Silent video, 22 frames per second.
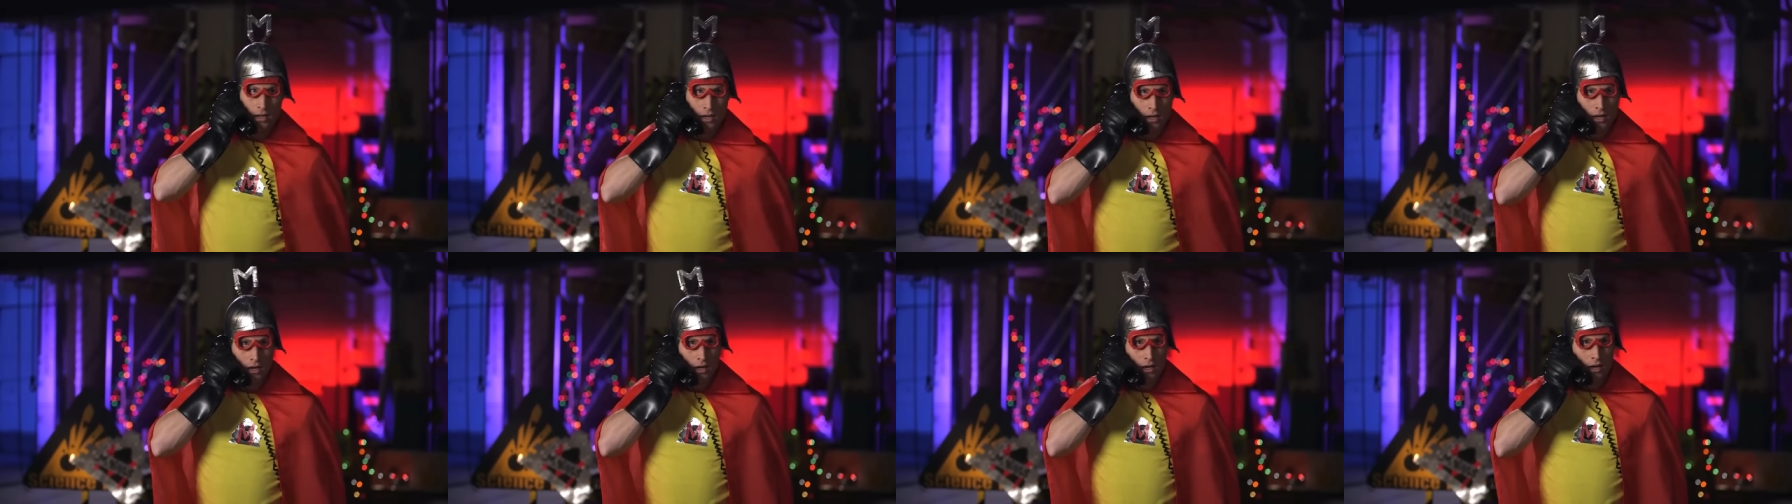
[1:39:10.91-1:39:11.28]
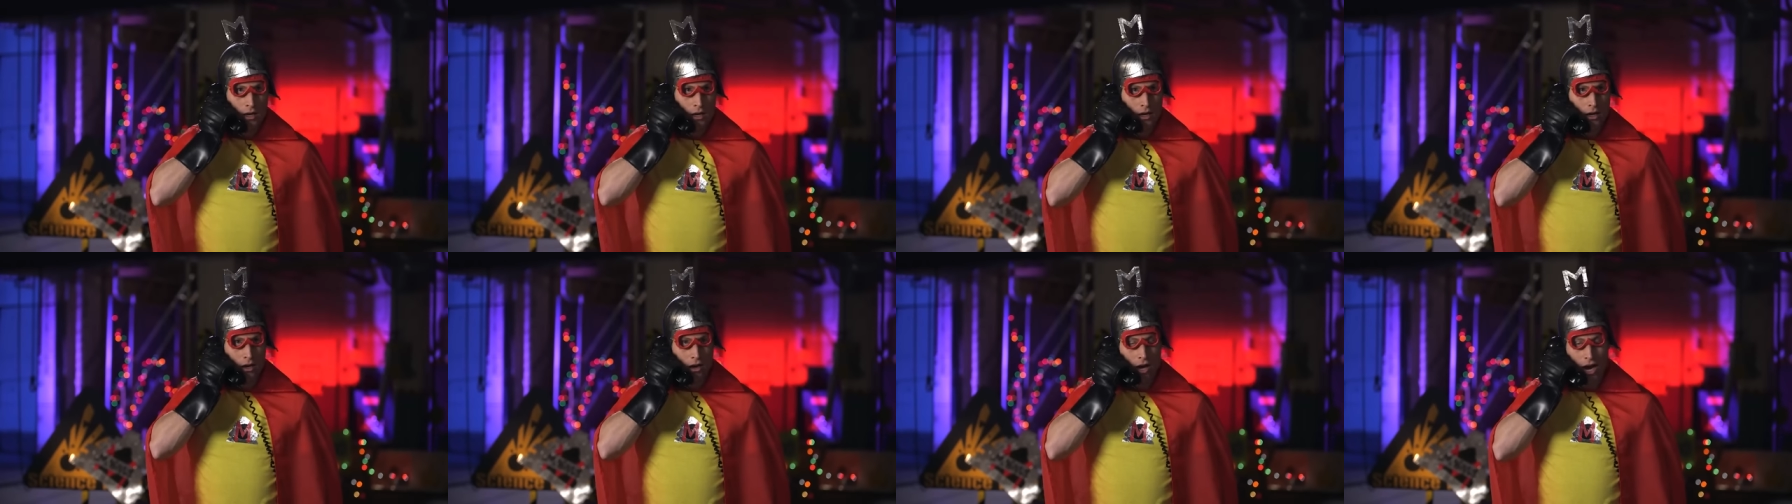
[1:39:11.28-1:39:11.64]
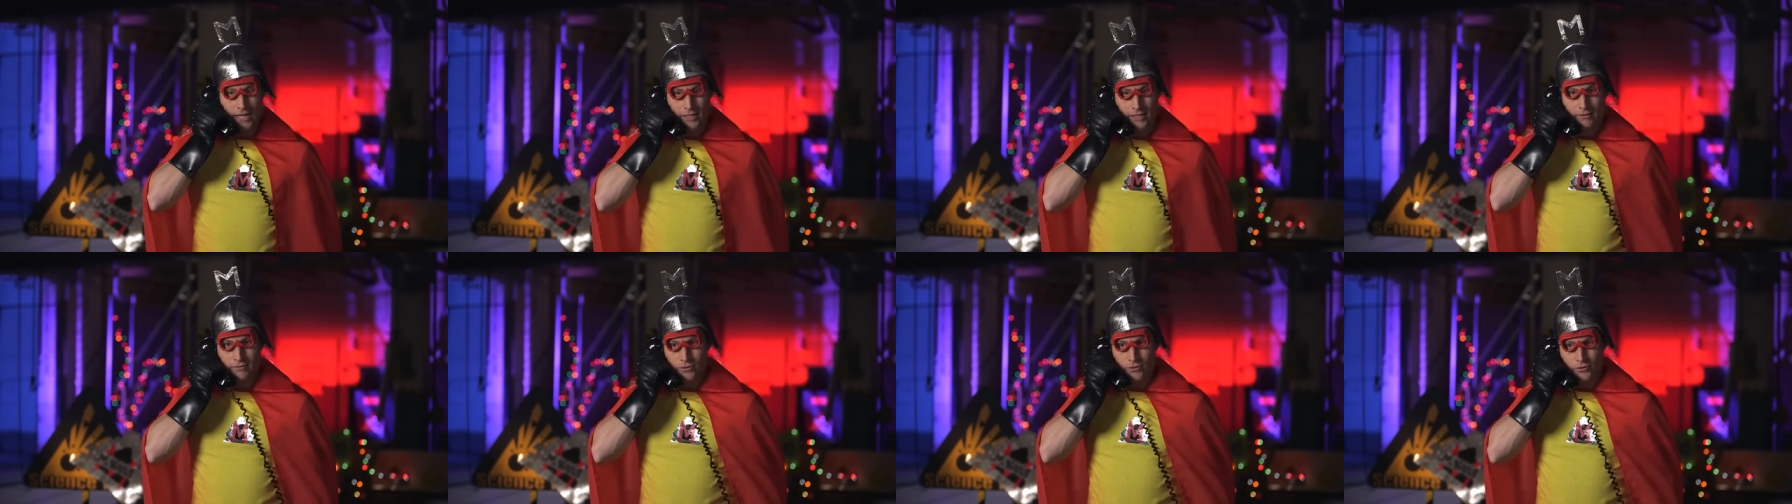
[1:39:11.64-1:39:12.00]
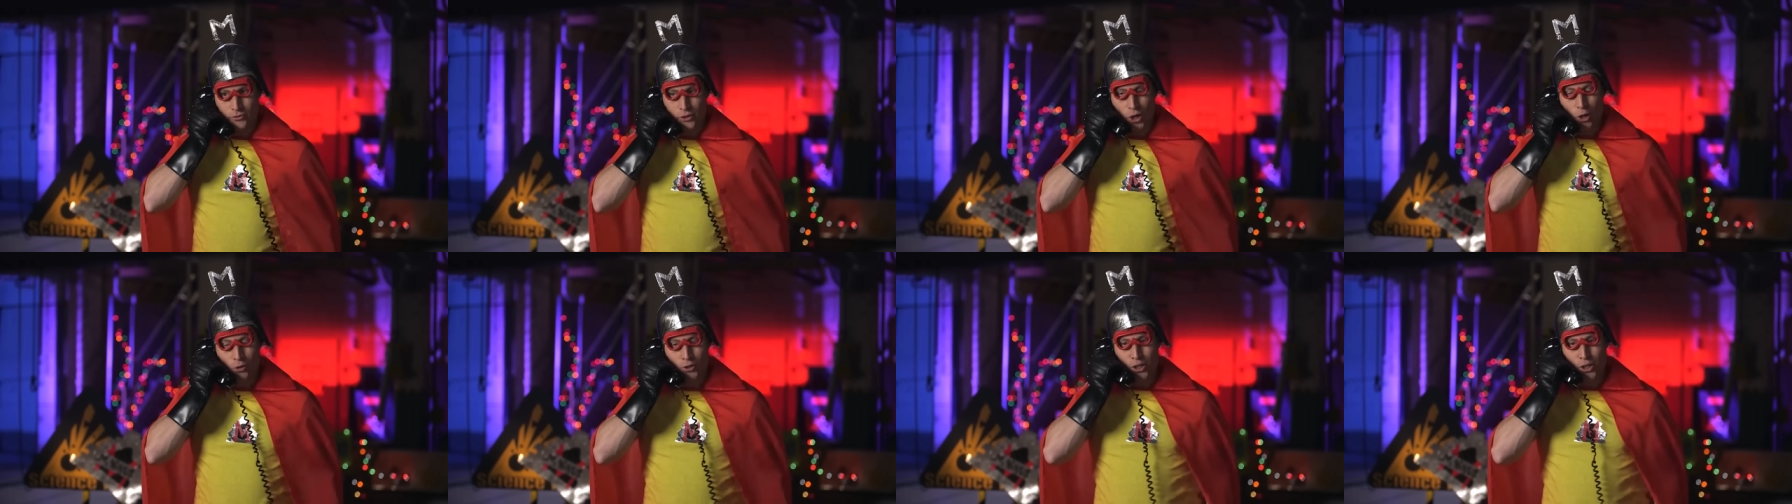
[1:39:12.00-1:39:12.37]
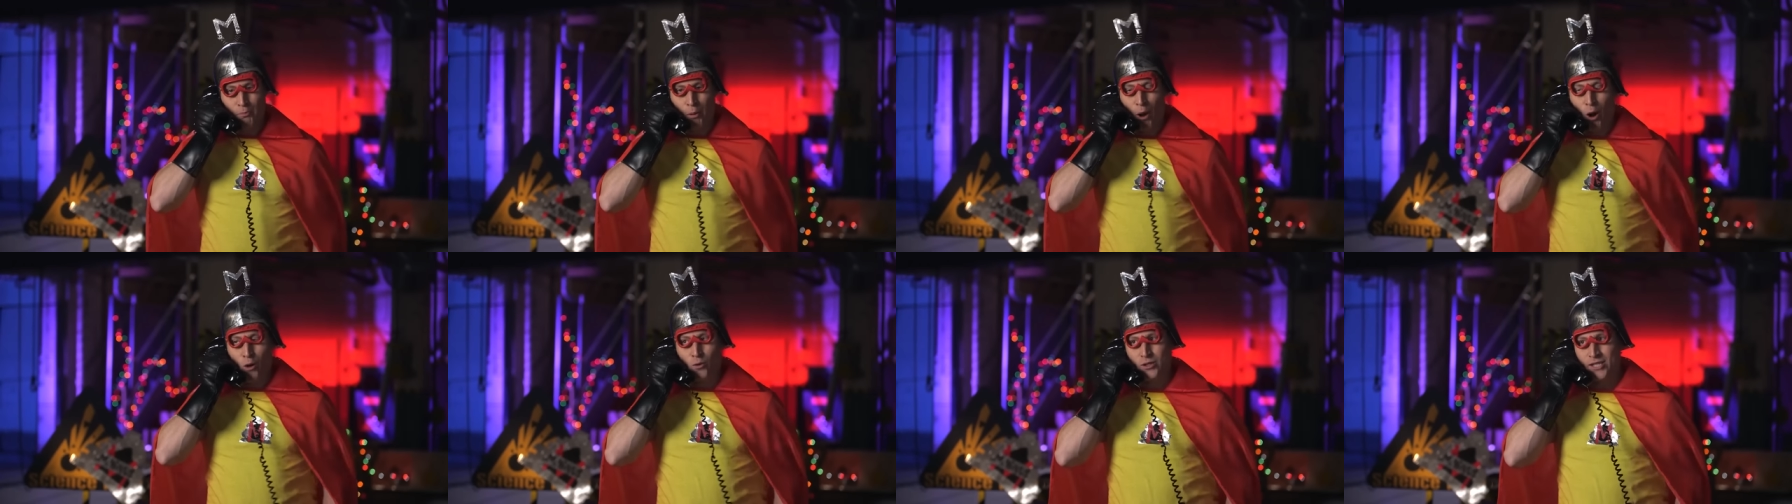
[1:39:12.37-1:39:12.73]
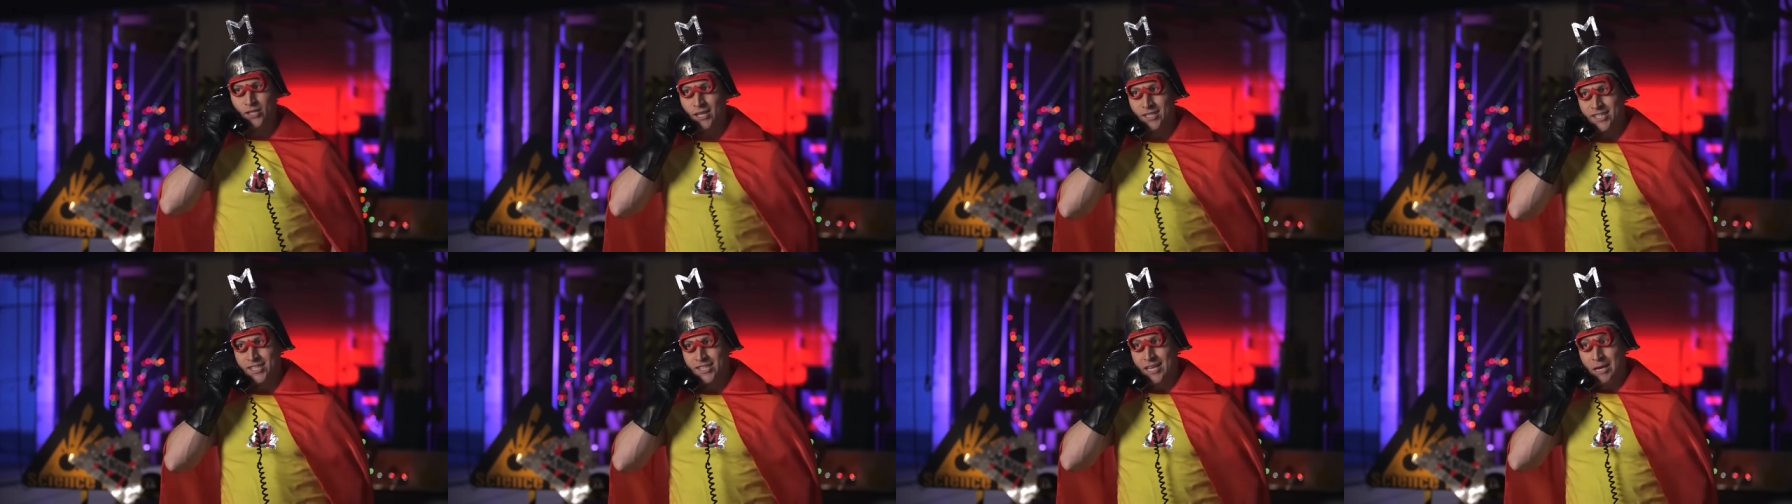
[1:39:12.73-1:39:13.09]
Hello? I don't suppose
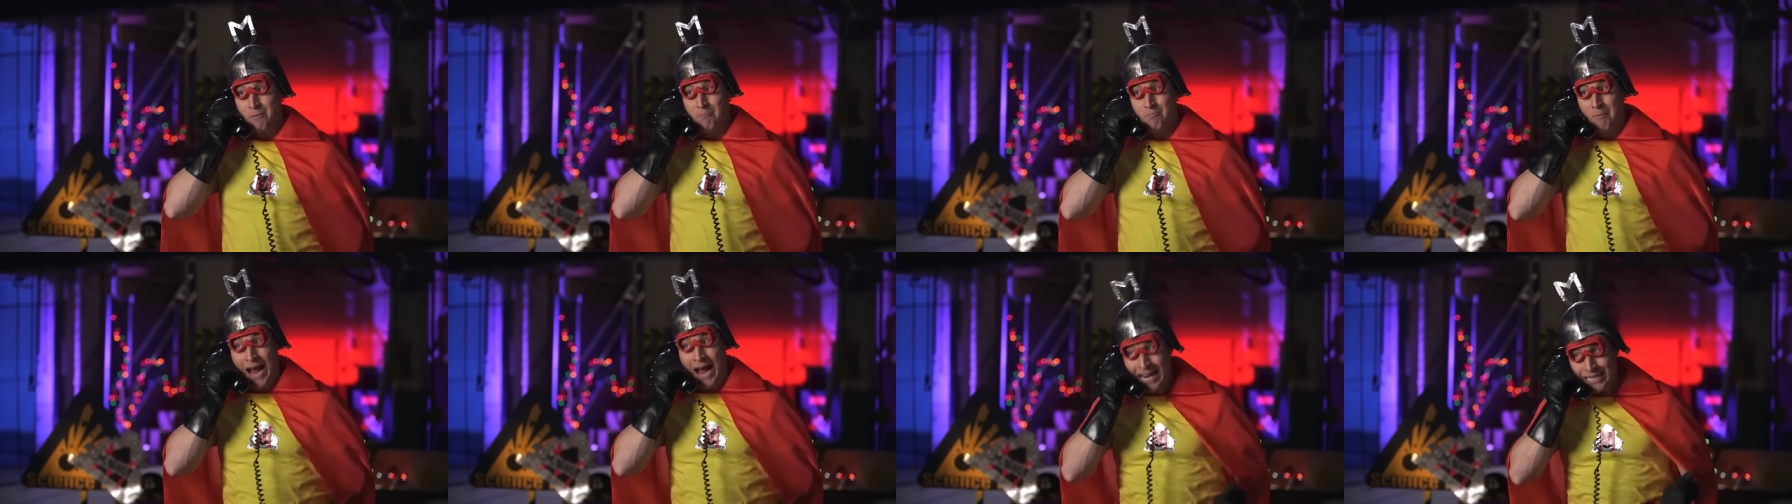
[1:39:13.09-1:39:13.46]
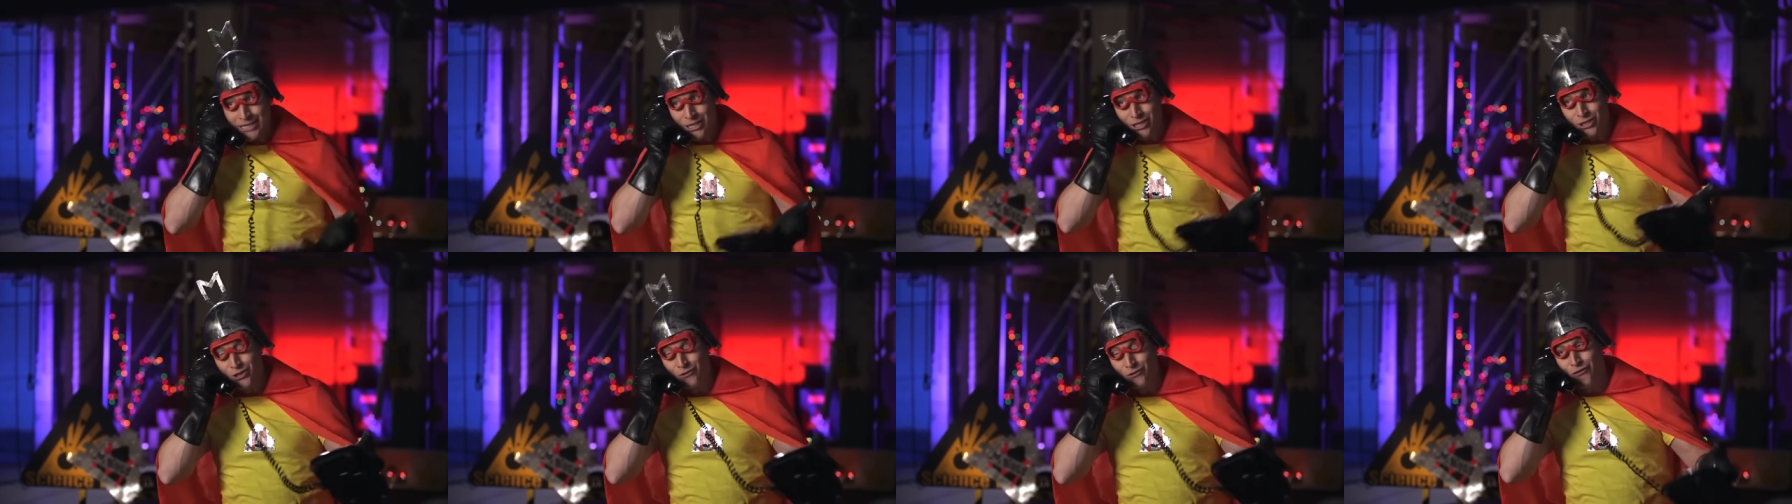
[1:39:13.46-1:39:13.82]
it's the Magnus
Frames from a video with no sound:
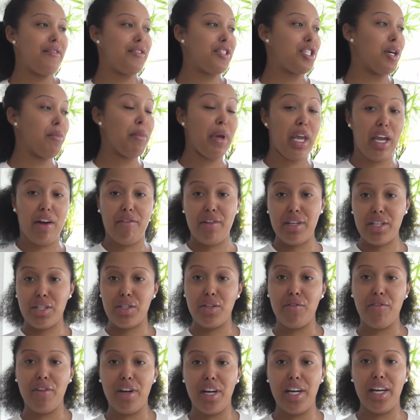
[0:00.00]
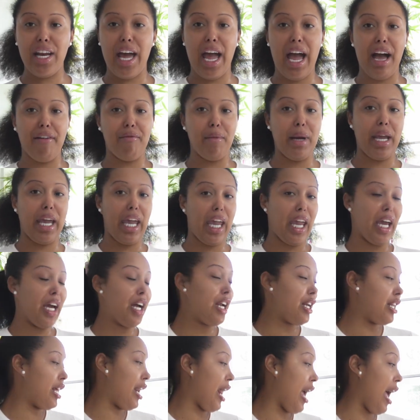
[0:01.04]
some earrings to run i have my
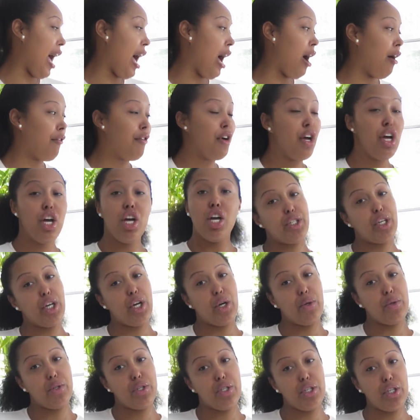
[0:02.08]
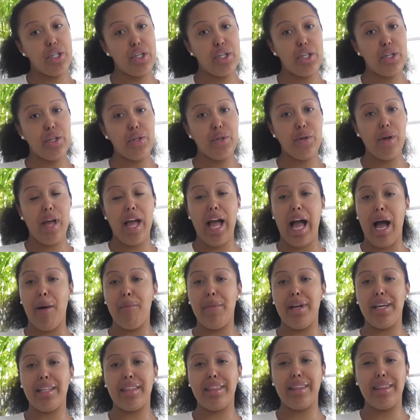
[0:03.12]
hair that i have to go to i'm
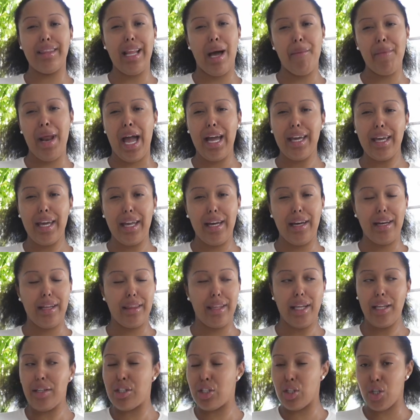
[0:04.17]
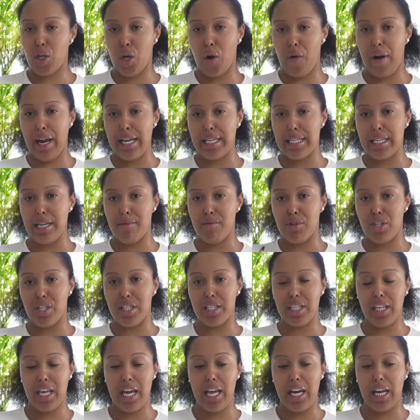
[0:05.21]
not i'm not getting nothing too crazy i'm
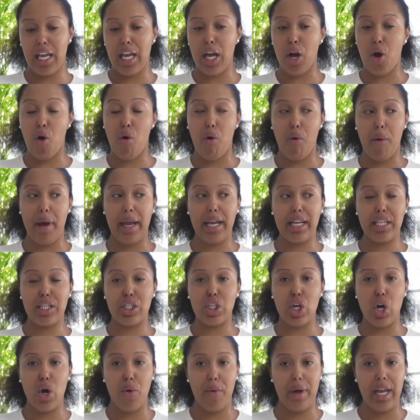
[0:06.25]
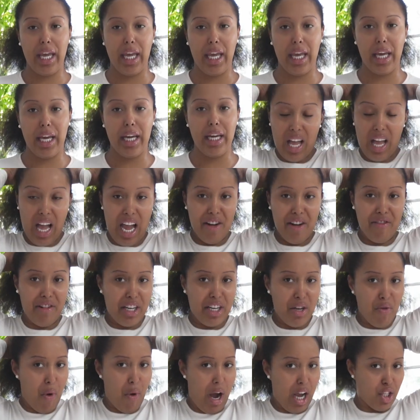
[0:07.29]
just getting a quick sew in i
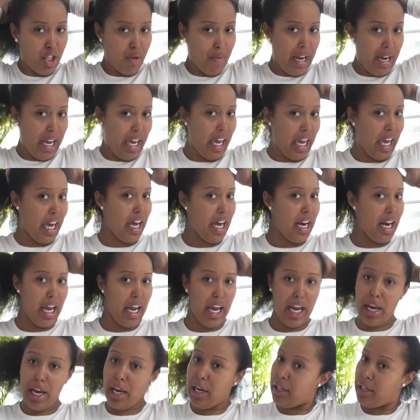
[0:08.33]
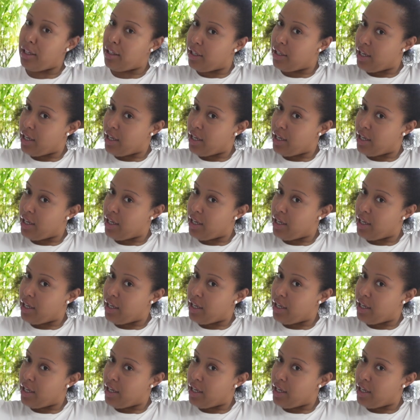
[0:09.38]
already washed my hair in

^^^^^^^^^^^^^^^^

The expected output is the full data above, reproduced exactly with no images.

### Solution to the problem
Silent video, 22 frames per second.
[1:39:10.91-1:39:11.28]
[1:39:11.28-1:39:11.64]
[1:39:11.64-1:39:12.00]
[1:39:12.00-1:39:12.37]
[1:39:12.37-1:39:12.73]
[1:39:12.73-1:39:13.09]
Hello? I don't suppose
[1:39:13.09-1:39:13.46]
[1:39:13.46-1:39:13.82]
it's the Magnus
Frames from a video with no sound:
[0:00.00]
[0:01.04]
some earrings to run i have my
[0:02.08]
[0:03.12]
hair that i have to go to i'm
[0:04.17]
[0:05.21]
not i'm not getting nothing too crazy i'm
[0:06.25]
[0:07.29]
just getting a quick sew in i
[0:08.33]
[0:09.38]
already washed my hair in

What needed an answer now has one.